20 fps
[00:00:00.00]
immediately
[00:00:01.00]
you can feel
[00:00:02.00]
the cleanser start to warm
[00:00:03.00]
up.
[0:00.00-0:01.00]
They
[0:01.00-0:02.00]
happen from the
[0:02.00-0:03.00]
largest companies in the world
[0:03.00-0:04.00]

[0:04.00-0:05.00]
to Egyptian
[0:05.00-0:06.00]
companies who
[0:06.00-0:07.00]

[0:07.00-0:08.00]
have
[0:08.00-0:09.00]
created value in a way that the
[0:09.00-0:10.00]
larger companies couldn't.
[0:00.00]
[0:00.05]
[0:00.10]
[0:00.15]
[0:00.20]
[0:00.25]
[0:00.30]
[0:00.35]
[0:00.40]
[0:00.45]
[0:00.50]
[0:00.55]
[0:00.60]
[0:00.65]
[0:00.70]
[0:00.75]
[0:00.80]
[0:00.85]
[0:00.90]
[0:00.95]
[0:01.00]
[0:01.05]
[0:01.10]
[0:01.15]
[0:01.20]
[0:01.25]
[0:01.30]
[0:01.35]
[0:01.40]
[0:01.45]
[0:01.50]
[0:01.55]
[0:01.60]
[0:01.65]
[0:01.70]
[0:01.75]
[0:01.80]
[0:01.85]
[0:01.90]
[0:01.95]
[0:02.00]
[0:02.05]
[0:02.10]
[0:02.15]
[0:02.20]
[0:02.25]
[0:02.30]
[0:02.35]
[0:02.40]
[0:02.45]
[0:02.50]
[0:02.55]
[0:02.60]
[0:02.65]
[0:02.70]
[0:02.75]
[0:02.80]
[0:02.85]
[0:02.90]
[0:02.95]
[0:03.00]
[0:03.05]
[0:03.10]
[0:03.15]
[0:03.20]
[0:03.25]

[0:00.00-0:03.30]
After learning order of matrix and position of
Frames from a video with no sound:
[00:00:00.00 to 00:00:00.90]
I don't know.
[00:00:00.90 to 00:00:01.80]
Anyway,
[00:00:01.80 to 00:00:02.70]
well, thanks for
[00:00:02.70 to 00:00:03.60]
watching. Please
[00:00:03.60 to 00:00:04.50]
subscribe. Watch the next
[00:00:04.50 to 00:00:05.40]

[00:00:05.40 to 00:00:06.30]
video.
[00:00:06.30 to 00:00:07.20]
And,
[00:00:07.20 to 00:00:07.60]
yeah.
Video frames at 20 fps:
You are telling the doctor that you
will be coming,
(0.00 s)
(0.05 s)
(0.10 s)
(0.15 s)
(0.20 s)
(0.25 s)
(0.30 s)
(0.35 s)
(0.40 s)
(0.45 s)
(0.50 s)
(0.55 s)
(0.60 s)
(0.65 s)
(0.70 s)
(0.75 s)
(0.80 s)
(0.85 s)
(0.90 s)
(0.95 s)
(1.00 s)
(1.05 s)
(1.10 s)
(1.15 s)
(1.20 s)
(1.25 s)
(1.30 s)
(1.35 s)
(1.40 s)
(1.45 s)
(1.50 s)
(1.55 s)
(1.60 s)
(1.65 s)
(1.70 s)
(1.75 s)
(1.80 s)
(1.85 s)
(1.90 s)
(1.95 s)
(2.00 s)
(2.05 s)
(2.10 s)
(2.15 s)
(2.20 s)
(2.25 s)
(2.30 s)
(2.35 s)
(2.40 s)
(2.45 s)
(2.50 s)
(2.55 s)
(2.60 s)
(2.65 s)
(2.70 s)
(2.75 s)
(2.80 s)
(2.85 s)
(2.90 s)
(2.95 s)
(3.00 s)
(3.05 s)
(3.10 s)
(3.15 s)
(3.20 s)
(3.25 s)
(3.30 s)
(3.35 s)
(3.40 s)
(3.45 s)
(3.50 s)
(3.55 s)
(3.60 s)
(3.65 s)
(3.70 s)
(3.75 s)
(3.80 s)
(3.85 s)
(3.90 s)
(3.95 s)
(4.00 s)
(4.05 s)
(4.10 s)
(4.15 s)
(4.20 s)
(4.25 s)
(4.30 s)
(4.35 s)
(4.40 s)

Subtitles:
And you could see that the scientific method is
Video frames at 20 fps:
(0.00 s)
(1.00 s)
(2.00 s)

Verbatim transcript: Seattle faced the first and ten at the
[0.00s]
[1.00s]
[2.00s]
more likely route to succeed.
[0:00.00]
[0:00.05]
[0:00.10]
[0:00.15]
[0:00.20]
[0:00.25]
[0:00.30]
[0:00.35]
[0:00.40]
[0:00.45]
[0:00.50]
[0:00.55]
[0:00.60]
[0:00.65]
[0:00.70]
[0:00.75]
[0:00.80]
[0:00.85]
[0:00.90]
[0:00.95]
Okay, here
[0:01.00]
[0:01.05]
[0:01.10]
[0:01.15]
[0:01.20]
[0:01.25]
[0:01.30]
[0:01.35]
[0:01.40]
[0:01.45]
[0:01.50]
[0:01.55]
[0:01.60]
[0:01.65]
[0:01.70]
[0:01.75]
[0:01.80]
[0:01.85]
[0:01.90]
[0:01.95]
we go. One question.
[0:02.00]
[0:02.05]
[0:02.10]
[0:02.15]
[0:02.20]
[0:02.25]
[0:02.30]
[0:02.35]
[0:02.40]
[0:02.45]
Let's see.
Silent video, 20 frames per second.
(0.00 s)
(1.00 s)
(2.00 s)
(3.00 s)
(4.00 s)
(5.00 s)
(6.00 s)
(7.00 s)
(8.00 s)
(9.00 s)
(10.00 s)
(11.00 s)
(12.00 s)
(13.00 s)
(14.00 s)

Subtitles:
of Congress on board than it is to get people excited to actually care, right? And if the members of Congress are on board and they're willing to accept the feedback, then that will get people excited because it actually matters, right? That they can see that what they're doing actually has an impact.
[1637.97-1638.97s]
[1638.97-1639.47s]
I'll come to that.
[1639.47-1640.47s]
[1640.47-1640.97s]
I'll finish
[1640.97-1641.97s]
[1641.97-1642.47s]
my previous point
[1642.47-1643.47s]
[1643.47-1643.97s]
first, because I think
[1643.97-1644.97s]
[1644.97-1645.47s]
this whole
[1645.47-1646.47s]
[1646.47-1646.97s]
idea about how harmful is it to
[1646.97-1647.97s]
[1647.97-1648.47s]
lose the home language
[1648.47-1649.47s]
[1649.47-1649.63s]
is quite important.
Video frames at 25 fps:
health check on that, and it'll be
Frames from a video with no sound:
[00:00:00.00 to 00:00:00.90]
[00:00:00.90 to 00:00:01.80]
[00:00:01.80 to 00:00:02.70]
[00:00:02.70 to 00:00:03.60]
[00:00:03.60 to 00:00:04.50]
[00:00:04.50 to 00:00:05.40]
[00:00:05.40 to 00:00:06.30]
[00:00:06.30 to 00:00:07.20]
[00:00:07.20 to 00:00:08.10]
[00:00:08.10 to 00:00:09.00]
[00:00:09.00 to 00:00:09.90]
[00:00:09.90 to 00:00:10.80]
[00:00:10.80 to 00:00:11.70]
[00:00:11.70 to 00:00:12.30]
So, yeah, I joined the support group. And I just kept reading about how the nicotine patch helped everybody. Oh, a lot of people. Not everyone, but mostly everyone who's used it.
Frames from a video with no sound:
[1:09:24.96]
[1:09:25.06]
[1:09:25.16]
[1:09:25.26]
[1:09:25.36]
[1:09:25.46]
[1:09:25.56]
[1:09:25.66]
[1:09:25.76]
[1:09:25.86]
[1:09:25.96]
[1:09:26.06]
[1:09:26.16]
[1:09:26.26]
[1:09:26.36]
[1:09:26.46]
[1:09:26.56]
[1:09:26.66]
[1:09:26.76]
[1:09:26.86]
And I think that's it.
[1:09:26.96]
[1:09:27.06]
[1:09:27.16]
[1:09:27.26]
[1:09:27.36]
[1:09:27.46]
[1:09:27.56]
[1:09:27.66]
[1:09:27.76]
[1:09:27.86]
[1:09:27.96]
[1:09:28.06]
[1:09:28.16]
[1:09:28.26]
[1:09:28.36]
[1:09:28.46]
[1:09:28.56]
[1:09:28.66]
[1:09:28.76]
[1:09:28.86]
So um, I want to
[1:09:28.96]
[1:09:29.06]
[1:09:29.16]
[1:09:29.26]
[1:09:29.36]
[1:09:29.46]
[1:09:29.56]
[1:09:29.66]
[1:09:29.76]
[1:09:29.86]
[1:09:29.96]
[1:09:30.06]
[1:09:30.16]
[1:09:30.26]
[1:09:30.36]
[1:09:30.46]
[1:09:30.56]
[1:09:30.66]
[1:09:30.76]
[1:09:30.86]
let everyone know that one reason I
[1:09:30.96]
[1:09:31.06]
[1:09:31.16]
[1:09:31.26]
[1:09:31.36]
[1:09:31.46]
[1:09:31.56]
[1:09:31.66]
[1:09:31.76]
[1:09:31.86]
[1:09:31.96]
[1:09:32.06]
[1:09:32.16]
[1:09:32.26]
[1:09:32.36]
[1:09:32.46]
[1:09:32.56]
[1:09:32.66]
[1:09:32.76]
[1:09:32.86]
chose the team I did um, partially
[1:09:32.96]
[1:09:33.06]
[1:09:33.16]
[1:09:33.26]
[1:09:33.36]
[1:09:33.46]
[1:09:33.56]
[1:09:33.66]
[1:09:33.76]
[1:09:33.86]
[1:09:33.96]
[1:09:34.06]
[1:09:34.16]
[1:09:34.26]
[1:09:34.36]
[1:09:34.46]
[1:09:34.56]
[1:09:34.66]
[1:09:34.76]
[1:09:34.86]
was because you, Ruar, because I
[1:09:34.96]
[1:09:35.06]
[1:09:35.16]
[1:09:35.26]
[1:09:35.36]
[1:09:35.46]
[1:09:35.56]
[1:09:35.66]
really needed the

* [Instructions to follow]: From the line holding "[1:09:34.96]" to the end of the listing, copy every line exactly, both ends included, and add nothing.

* [Exercise output]:
[1:09:34.96]
[1:09:35.06]
[1:09:35.16]
[1:09:35.26]
[1:09:35.36]
[1:09:35.46]
[1:09:35.56]
[1:09:35.66]
really needed the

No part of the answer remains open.